### Exercise requirements
Down to the last line, set down the material below exactly, excluding pictures.

### Data section
%%

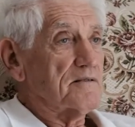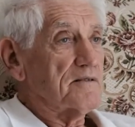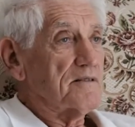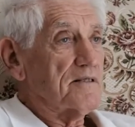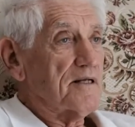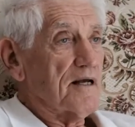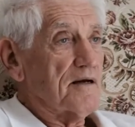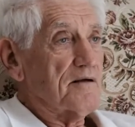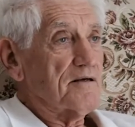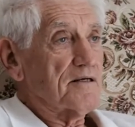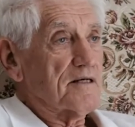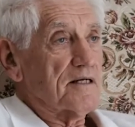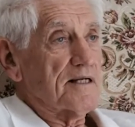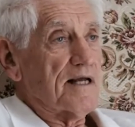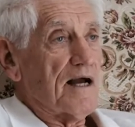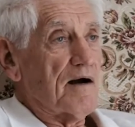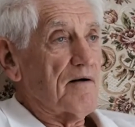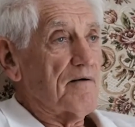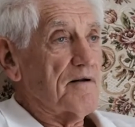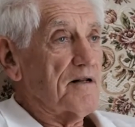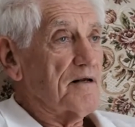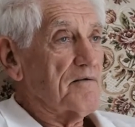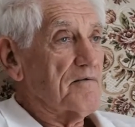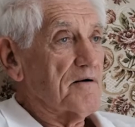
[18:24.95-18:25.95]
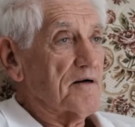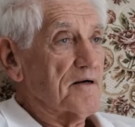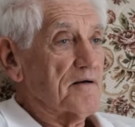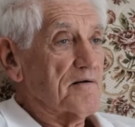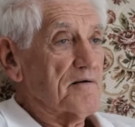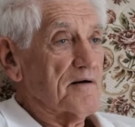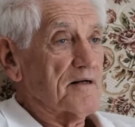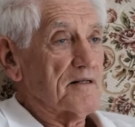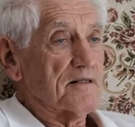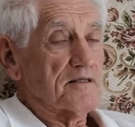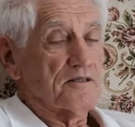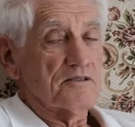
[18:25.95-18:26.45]
You know, you could go anywhere
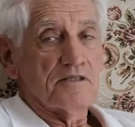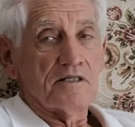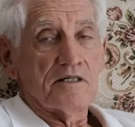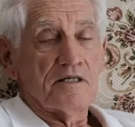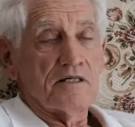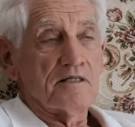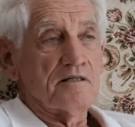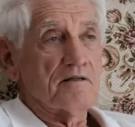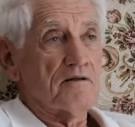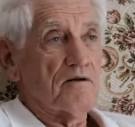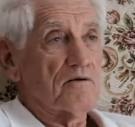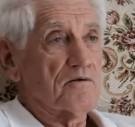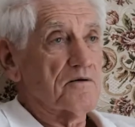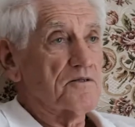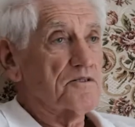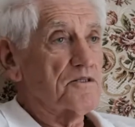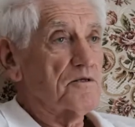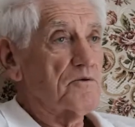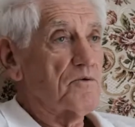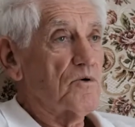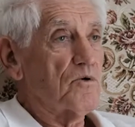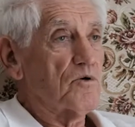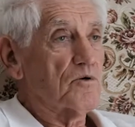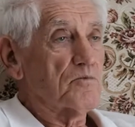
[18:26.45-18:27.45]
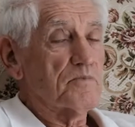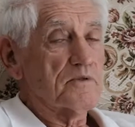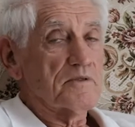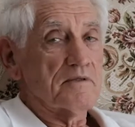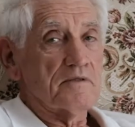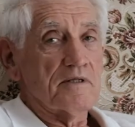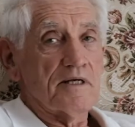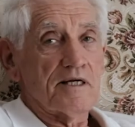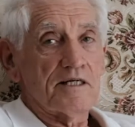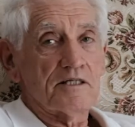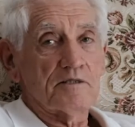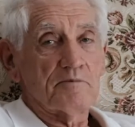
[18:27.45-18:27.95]
around the city as long as you walked. But
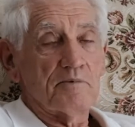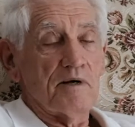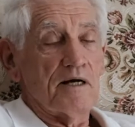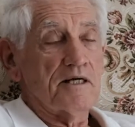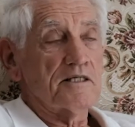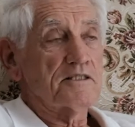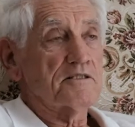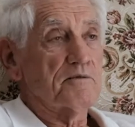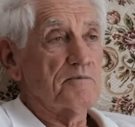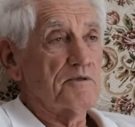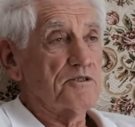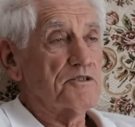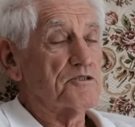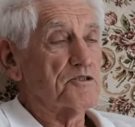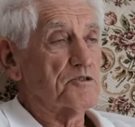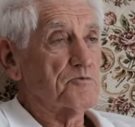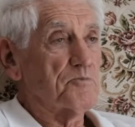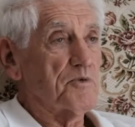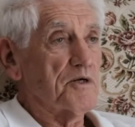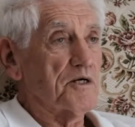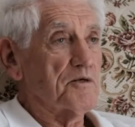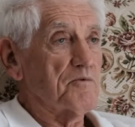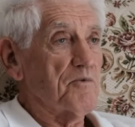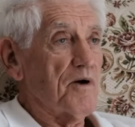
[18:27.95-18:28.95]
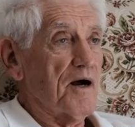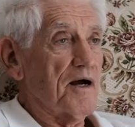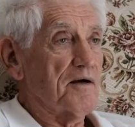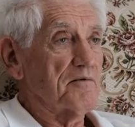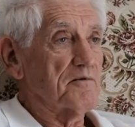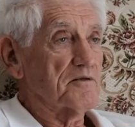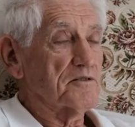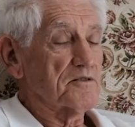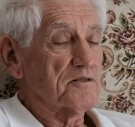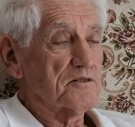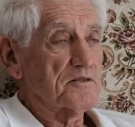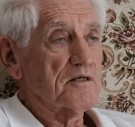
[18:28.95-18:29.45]
because the exhibition speedway
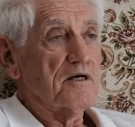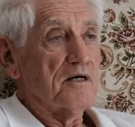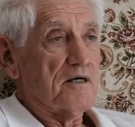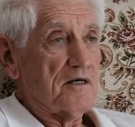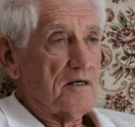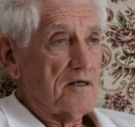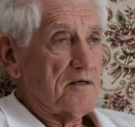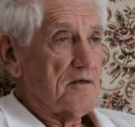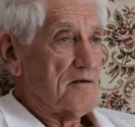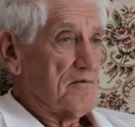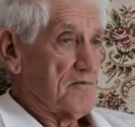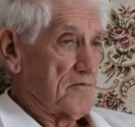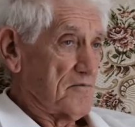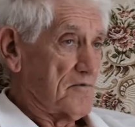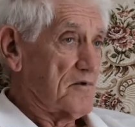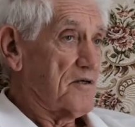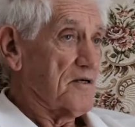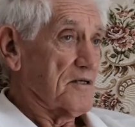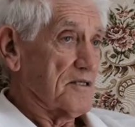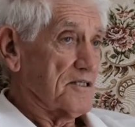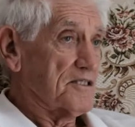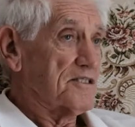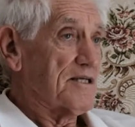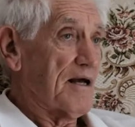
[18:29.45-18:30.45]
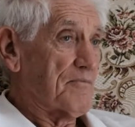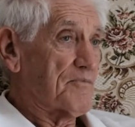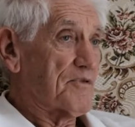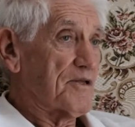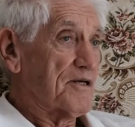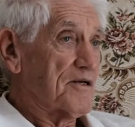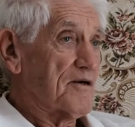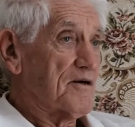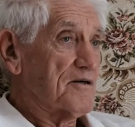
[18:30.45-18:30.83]
was really something.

%%

### Solution to the exercise
[18:24.95-18:25.95]
[18:25.95-18:26.45]
You know, you could go anywhere
[18:26.45-18:27.45]
[18:27.45-18:27.95]
around the city as long as you walked. But
[18:27.95-18:28.95]
[18:28.95-18:29.45]
because the exhibition speedway
[18:29.45-18:30.45]
[18:30.45-18:30.83]
was really something.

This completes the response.